(Stored data entries)
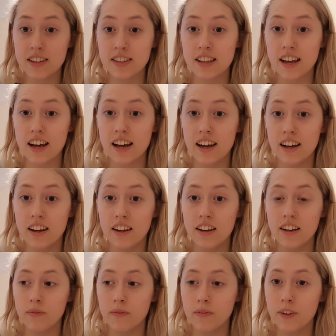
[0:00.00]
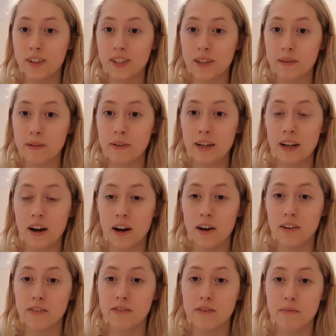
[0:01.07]
that it's going to be really hard
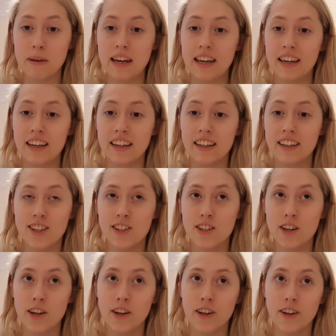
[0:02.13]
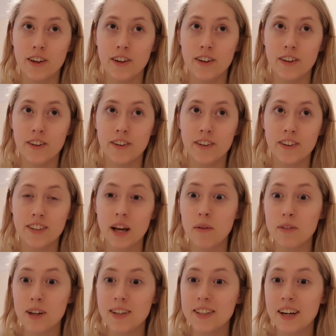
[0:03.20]
for me to... I'm
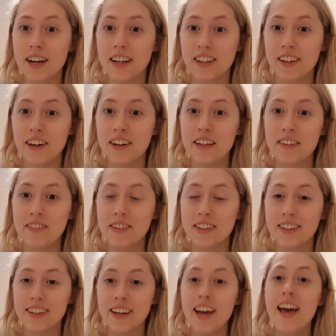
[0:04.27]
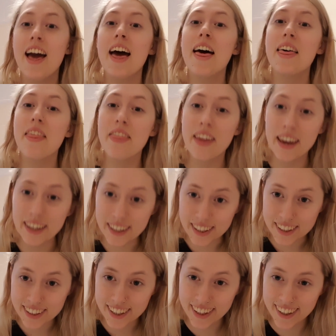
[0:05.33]
so tired I can't even
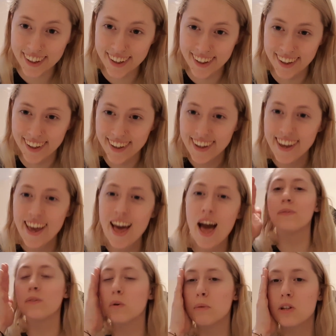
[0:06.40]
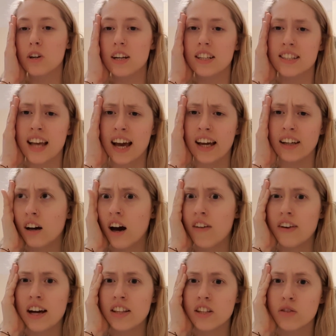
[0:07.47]
think. What am I trying to say? I've
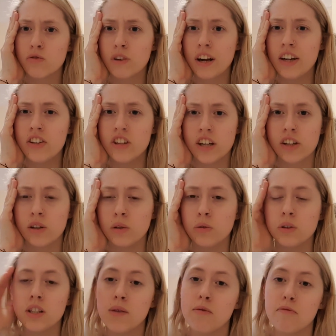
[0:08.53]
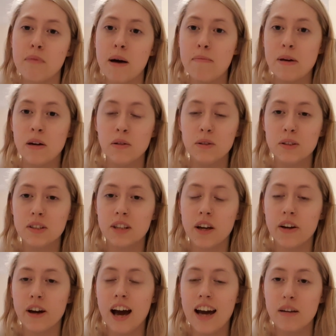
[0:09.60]
had to rejiggle some of my meals. So
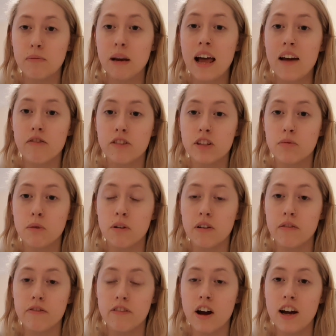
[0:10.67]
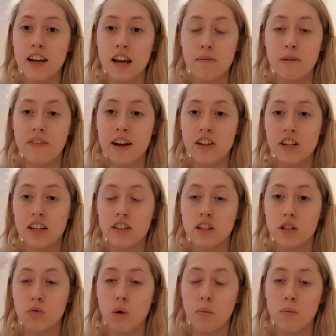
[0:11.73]
I had a plan for tomorrow and Friday, but I've actually had to
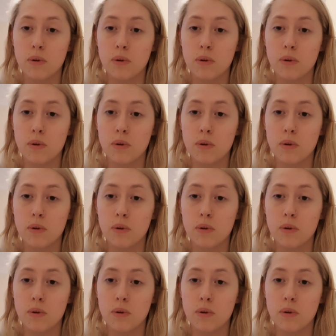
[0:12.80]
swap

**Task details**
All records above are to be printed exactly, minus the pictures they contain.

**Task output**
[0:00.00]
[0:01.07]
that it's going to be really hard
[0:02.13]
[0:03.20]
for me to... I'm
[0:04.27]
[0:05.33]
so tired I can't even
[0:06.40]
[0:07.47]
think. What am I trying to say? I've
[0:08.53]
[0:09.60]
had to rejiggle some of my meals. So
[0:10.67]
[0:11.73]
I had a plan for tomorrow and Friday, but I've actually had to
[0:12.80]
swap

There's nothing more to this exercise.